(Data records)
Start of Block

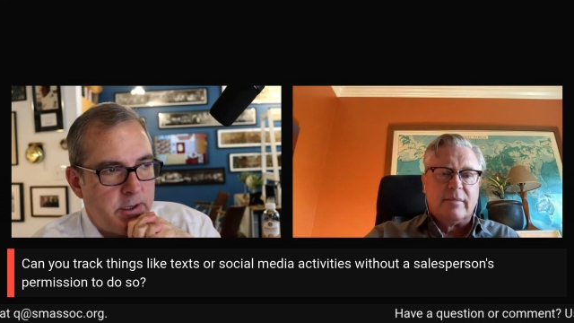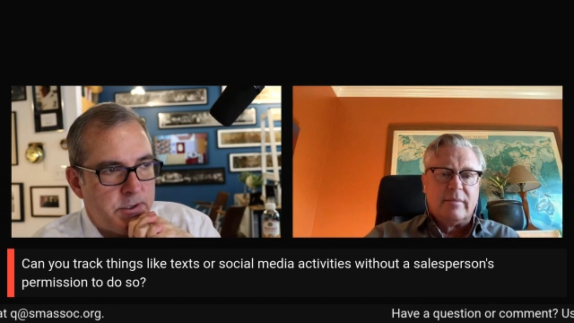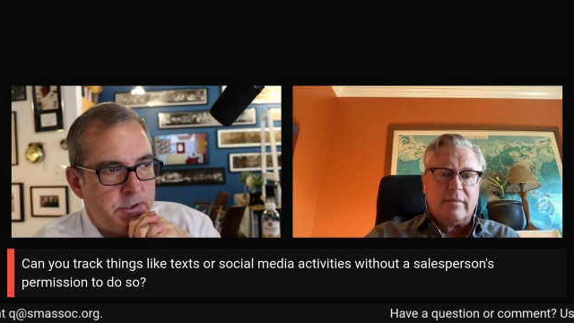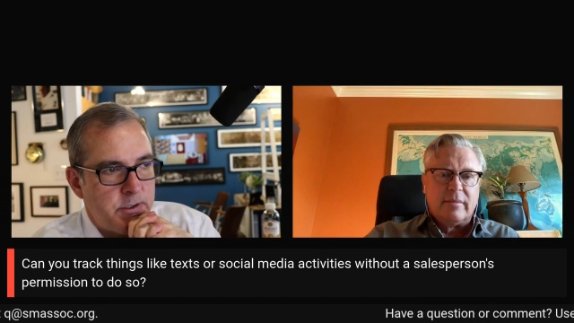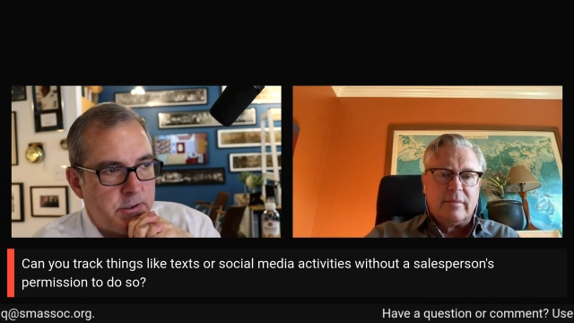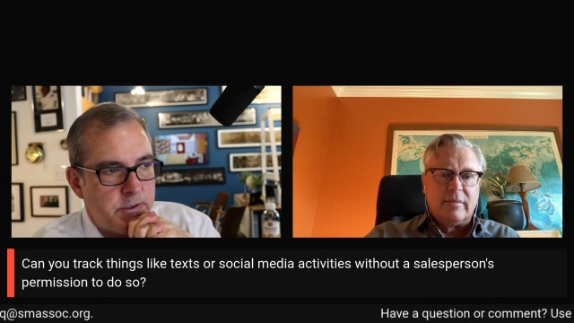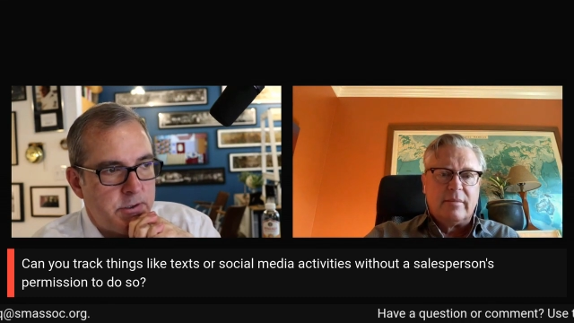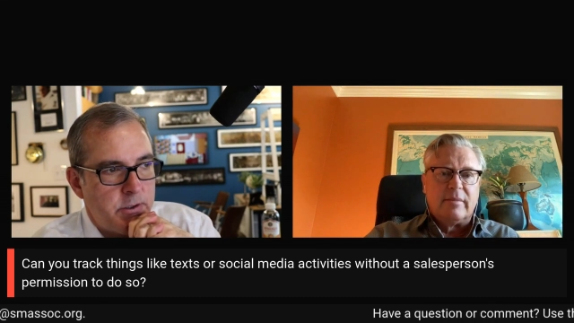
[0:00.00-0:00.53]
Speaker 1: of sense
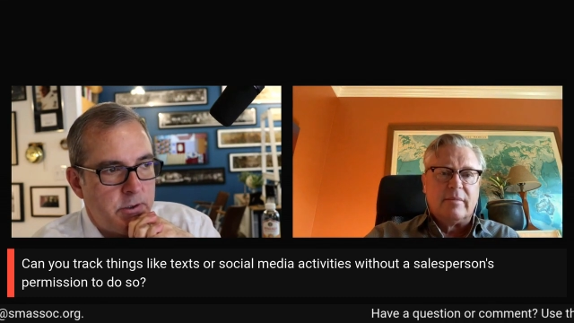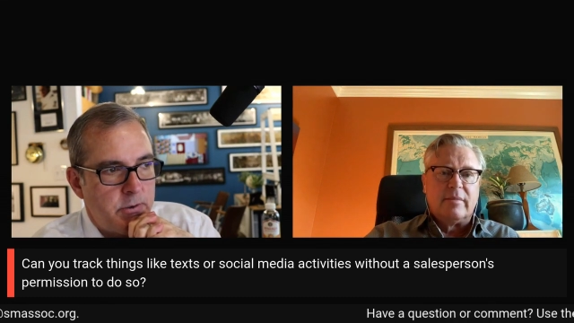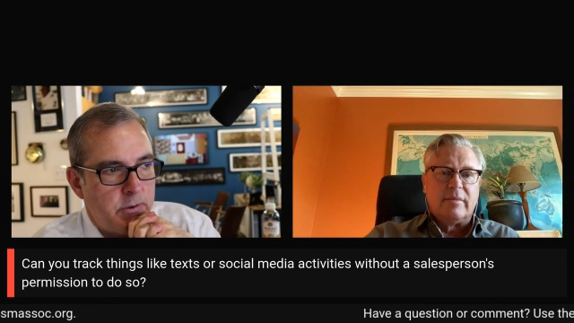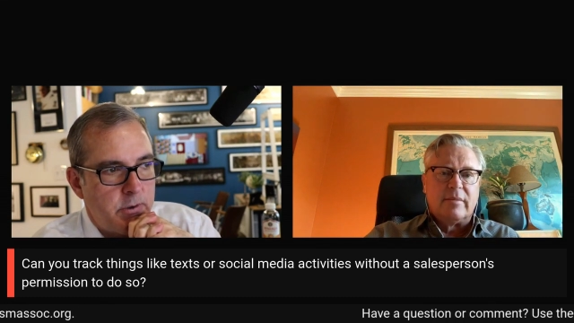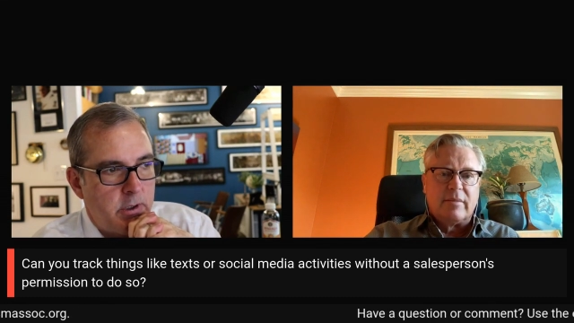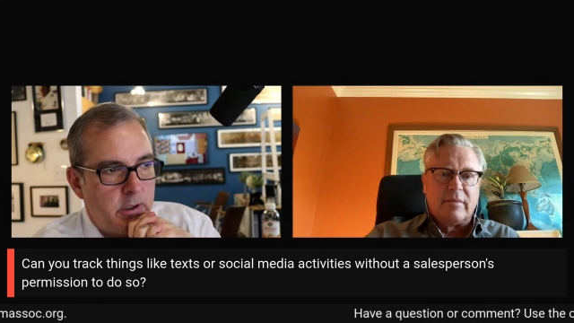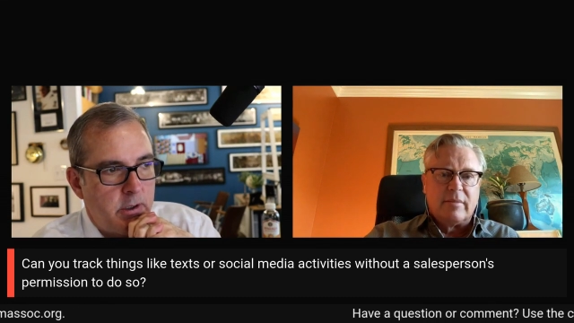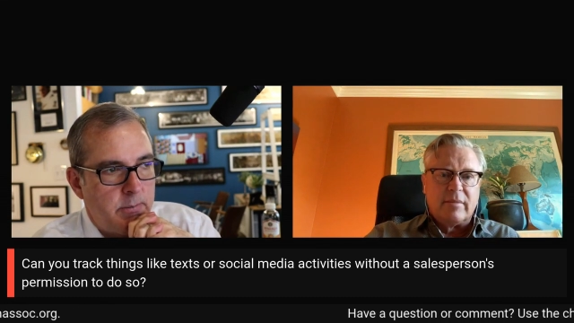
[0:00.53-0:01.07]
so
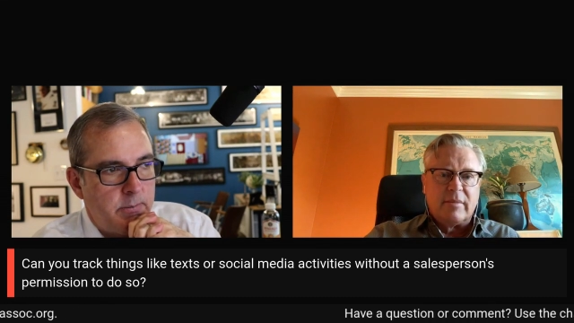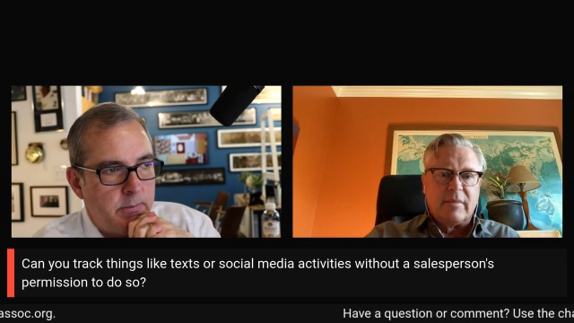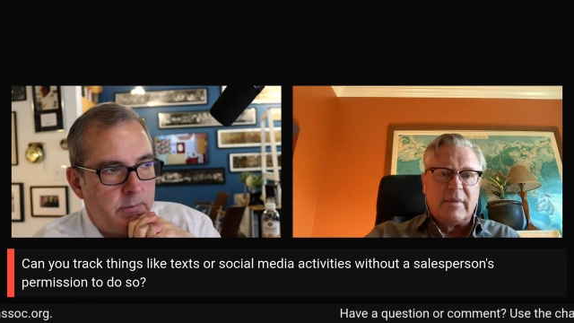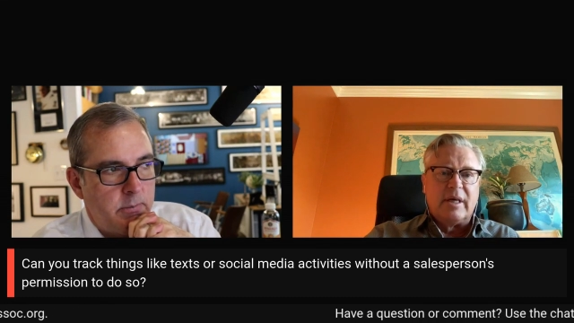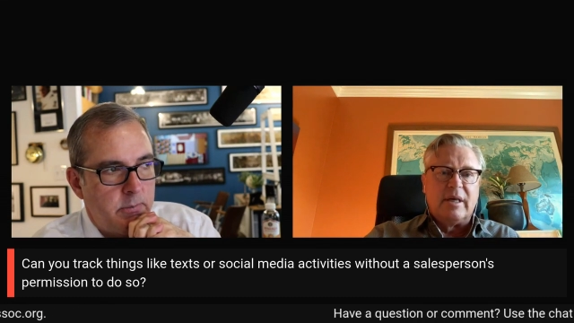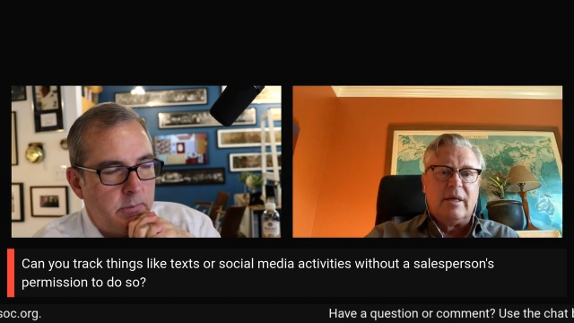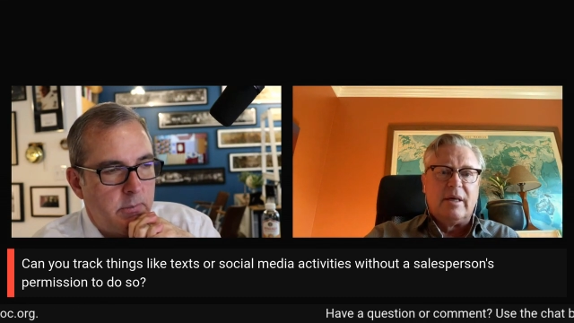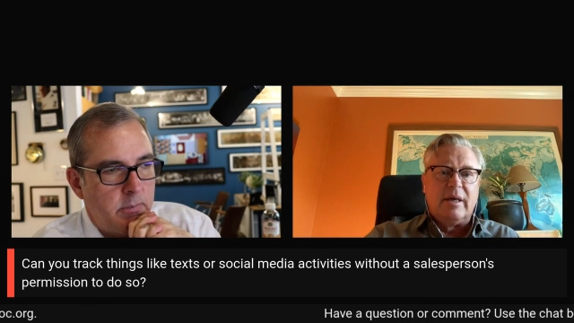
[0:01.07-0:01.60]
um
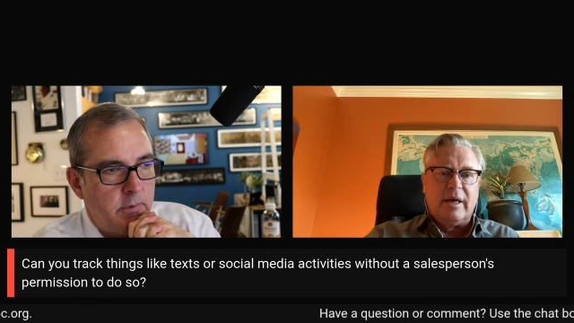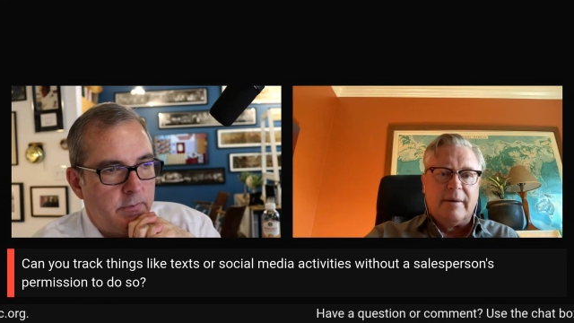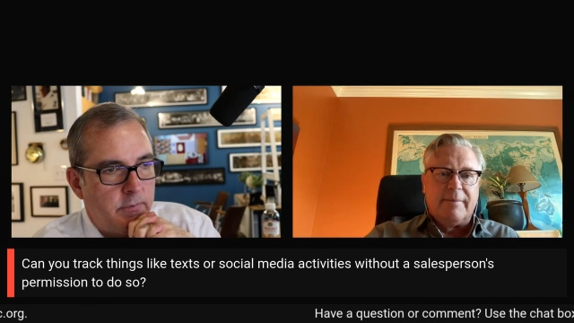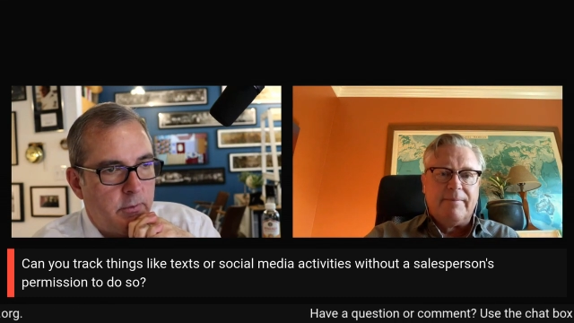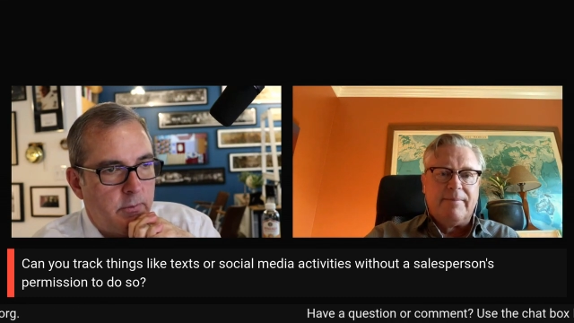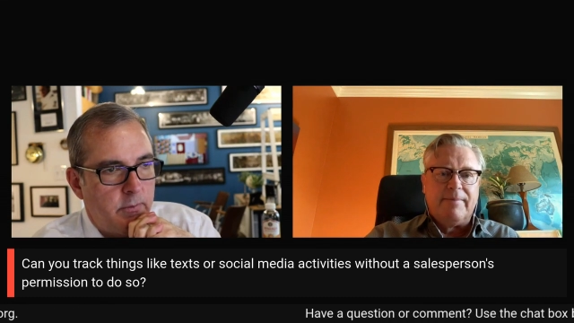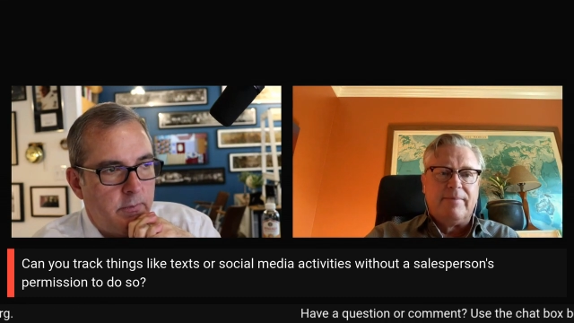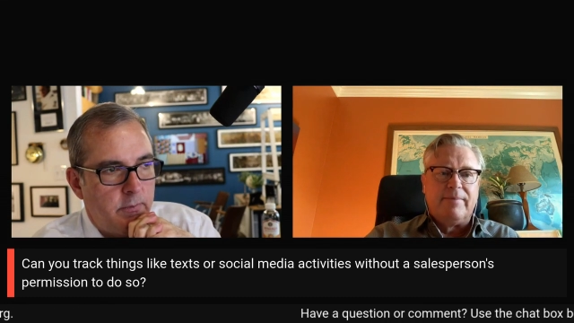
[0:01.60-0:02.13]
yeah. for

End of Block

* _Task details_:
From the first line to the last, reproduce the records above exactly and skip the pictures.

* _The answer_:
[0:00.00-0:00.53]
Speaker 1: of sense
[0:00.53-0:01.07]
so
[0:01.07-0:01.60]
um
[0:01.60-0:02.13]
yeah. for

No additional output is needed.